Takashi Amano, nature photographer and aquascaper, has died - pvaldes
http://www.artandsciencejournal.com/post/28764629782/takashi-amano-aquascaping-can-be-described-as

======
Steveism
This is sad news. He was a lover of nature and a true artist. Really such an
interesting man. I had setup two aquariums using his products and styling
advice, they looked gorgeous in my house. They were freshwater aquariums but
were vivid in many ways. Visitors to my home would comment to me that I had a
"really nice saltwater tank." His techniques and products made freshwater
aquariums special. He also made me notice the subtle beauties in nature a lot
more.

------
pvaldes
The man that inspired entire generations of aquarists, applied the bonsai
concepts to acuatic gardening and created a entirely new type of aquariums
using freswater shrimps, passed from pneumonia at his home in Niigata at 61
years old.

[https://orphek.com/takashi-amano-aquascaping-guru-dies-
at-61...](https://orphek.com/takashi-amano-aquascaping-guru-dies-at-61-years-
old/)

------
qwertz123
I can't think of anyone else who inspired me as much as Mr.

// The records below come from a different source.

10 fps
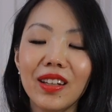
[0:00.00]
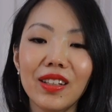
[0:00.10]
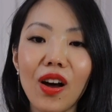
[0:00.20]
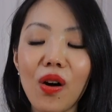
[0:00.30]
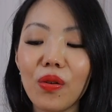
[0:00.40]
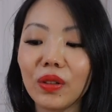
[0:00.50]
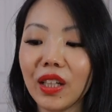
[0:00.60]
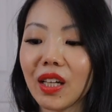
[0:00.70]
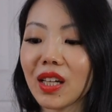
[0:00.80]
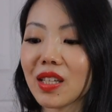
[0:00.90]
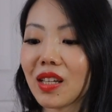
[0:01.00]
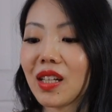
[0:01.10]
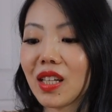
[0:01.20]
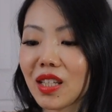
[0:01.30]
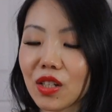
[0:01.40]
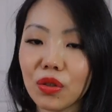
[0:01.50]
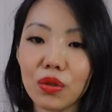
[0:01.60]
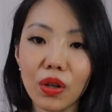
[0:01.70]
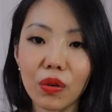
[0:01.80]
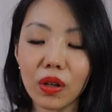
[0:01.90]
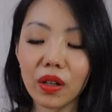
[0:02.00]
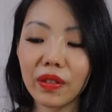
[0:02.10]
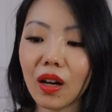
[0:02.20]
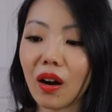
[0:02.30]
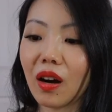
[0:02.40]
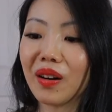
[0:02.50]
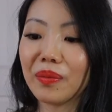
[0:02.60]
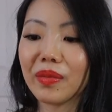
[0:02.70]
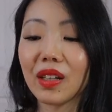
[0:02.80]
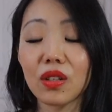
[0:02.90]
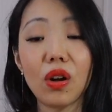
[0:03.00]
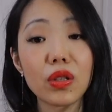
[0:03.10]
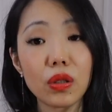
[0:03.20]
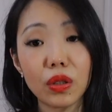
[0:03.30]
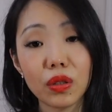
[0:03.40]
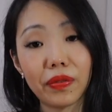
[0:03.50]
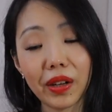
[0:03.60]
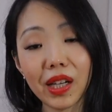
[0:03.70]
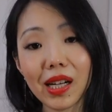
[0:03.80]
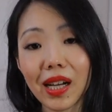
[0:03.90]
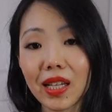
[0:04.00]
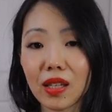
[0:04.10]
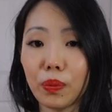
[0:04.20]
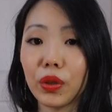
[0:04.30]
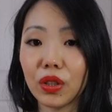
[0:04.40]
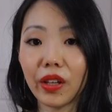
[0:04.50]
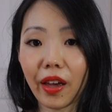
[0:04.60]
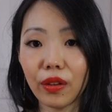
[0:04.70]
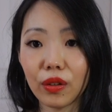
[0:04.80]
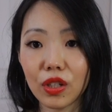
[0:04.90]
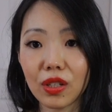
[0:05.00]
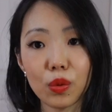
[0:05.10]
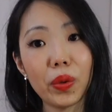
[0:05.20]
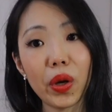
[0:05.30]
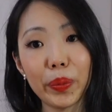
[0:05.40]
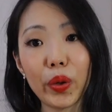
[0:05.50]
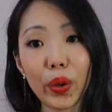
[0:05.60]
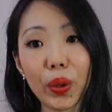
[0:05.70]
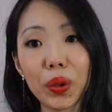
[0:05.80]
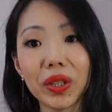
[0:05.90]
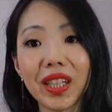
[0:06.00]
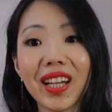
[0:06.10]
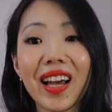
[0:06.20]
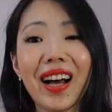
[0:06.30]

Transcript: not only is it easy to do a quirk of the arm, it also looks very nice and put together just to be able to hold it.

Amano throughout
my life (I'm obviously more passionate about aquariums than about coding). I
admire his work, his way of viewing things differently and how he
revolutionised aquascaping and turned it into an art form with its own
philosophy.

The world was a little bit more beautiful than it would have been without him.

------
leonroy
I spent years poring over his books, writings and using his beautiful products
to build my own 'Amano' nature aquarium.

A truly fascinating man, he was apparently seen as a bit unconventional and a
rebel in his home country. I think a lot of trailblazers are indeed seen that
way. I hope his company survives to live a long healthy life without him at
the helm.

------
mturmon
Thank you so much for sharing this. I have a significant interest in Japanese
gardens but I had never encountered aquaculture as shown here. It's a sad
occasion, but beautiful work.

------
intendedeffect
Thanks for sharing this. I had a little tank a few years ago with "Amano"
shrimp in it; I never knew about their namesake.